Some people do prefer rings. Harder to make homemade rings to test. I tried rings by using a sharpie, tracing inside different sized washers.

(From personal experience: be careful not to scratch or otherwise mess up your lens when changing dots. Plastic lenses especially scratch easily, and avoid nasty solvents if you’re removing the little bit of sticky residue after peeling off the dot.)

Bottom line, doesn’t matter what other people use. You need to find what works best for YOU.


----------



## Sleddood800 (Nov 15, 2019)

Love the star hole punch idea. Might have to use that one.


----------



## Bow Rider (Jan 16, 2015)

I've been using a 6x lens with a small fiber pin. Yea it floats. Always will. Getting comfortable with that is more important than negating it.


----------



## kballer1 (Aug 31, 2010)

The dot size is in the eyes of the beholder, it is their eyes that sees the dot & what size they like to see.


----------



## k8dfi (Apr 30, 2017)

4x scope with a .019 fiber optic pin


----------



## huteson2us2 (Jun 22, 2005)

6X scope with a .040 fiber. I tried .019 and .029 fiber but too small for me.


----------



## Tipe (May 19, 2018)

I have plenty different size spot's but I prefer 3mm size. Did try 2mm-6mm but that 3 seems to be good for me.
It doesn't cover whole yellow, more like ½ way recurve 10 and 9 line.
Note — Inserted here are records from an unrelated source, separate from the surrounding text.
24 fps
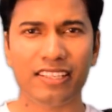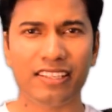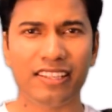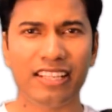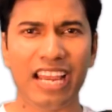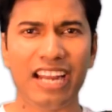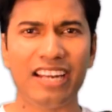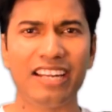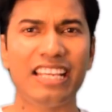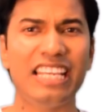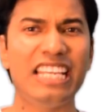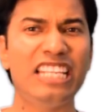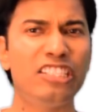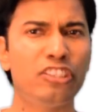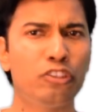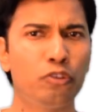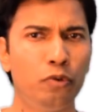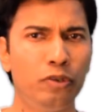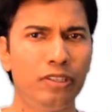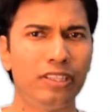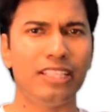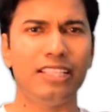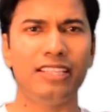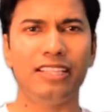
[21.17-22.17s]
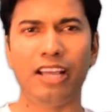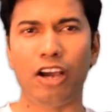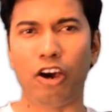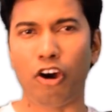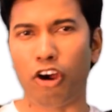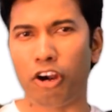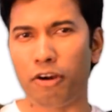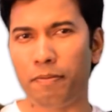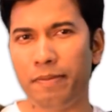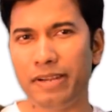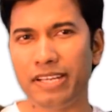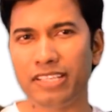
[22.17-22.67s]
that is within the
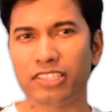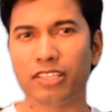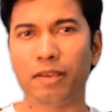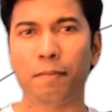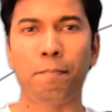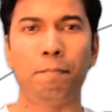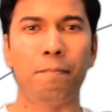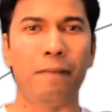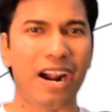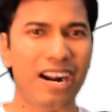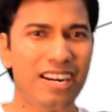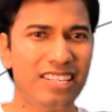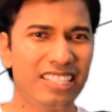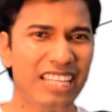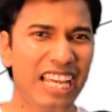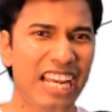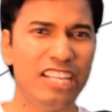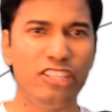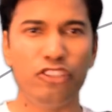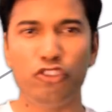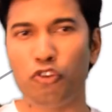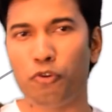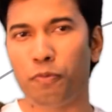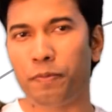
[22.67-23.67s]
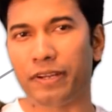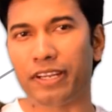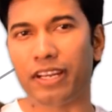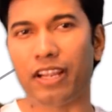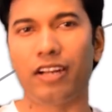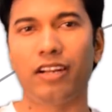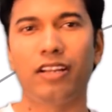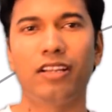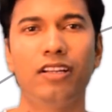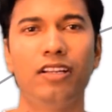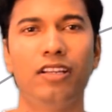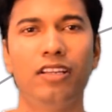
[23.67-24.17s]
orbits of Mars and
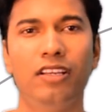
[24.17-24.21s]
Jupiter.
I make my own spots and they're circles, not oval as many commercial dot's are.


----------



## 1Warthog (Oct 15, 2008)

I like the idea of that hole punch to make your own dots. Is that like a leather punch ?


----------



## Tipe (May 19, 2018)

1Warthog said:


> I like the idea of that hole punch to make your own dots. Is that like a leather punch ?


Yes that is leather punch. I bougth set of them just for test and found out it make pretty nice dot's.
I just go to local business what does tape widows etc. and asked if they have some black tape to sell.
He gave me roll end free of charge 'cause it's garbage to them. They can't use it but I can.


----------